Thanks for sharing the @alan dataset! Let's see how it looks:

This is an interesting table: it has 3 columns and 3 rows (a small but regular SQL table). The interesting part is that the third column may contain nested records. The first line has nothing (null), the second line has only 1 value, and the third line has 5 different values.
Things get interesting when you start counting in a column:
SELECT COUNT(*) FROM [realself-main:rs_public.test_count] 3
It makes sense, the data set has 3 rows.
SELECT COUNT(dr_id) FROM [realself-main:rs_public.test_count] 3
It also makes sense, there are 3 dr_id.
SELECT COUNT(cover_photos.is_published) FROM [realself-main:rs_public.test_count] 6
Now everything has become more interesting. This is 6 because there are 6 values ββfor cover_photos.is_published (zero does not count).

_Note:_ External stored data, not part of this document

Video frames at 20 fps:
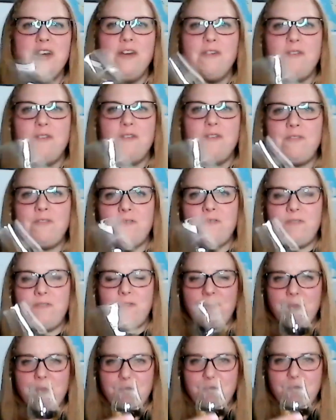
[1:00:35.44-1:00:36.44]
curious to see how
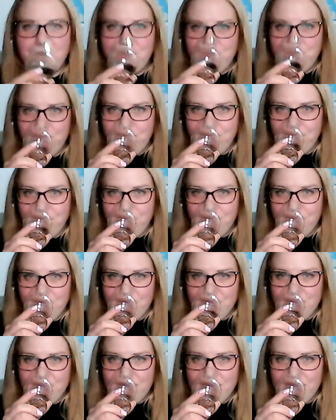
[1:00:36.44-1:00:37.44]
this uh, stood up in
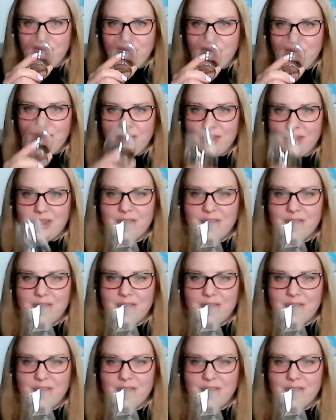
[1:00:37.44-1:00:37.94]
a glass.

SELECT COUNT(cover_photos.is_published), COUNT(dr_id) FROM [realself-main:rs_public.test_count] 6 3
That still makes sense: 6 cover_photos.is_published, 3 dr_id.

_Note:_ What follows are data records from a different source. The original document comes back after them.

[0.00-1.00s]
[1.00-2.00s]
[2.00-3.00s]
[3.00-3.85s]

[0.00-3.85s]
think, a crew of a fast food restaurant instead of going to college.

SELECT COUNT(*) FROM ( SELECT cover_photos.is_published, dr_id FROM [realself-main:rs_public.test_count] ) 3
This is also interesting: if we execute a subquery, COUNT (*) looks at the number of rows returned. 3 rows were returned. That still makes sense.
But then:
SELECT COUNT(*), COUNT(cover_photos.is_published) FROM ( SELECT cover_photos.is_published, dr_id FROM [realself-main:rs_public.test_count] ) 7 6
7 and 6. Seven? Why 7?
Well, BigQuery had to choose a smoothing strategy for the subquery. Look at the table that I inserted there, you see how it has 7 rows? These are seven counted lines.
Let's look at them explicitly:
SELECT dr_id, cover_photos.is_published FROM ( SELECT cover_photos.is_published, dr_id FROM [realself-main:rs_public.test_count] )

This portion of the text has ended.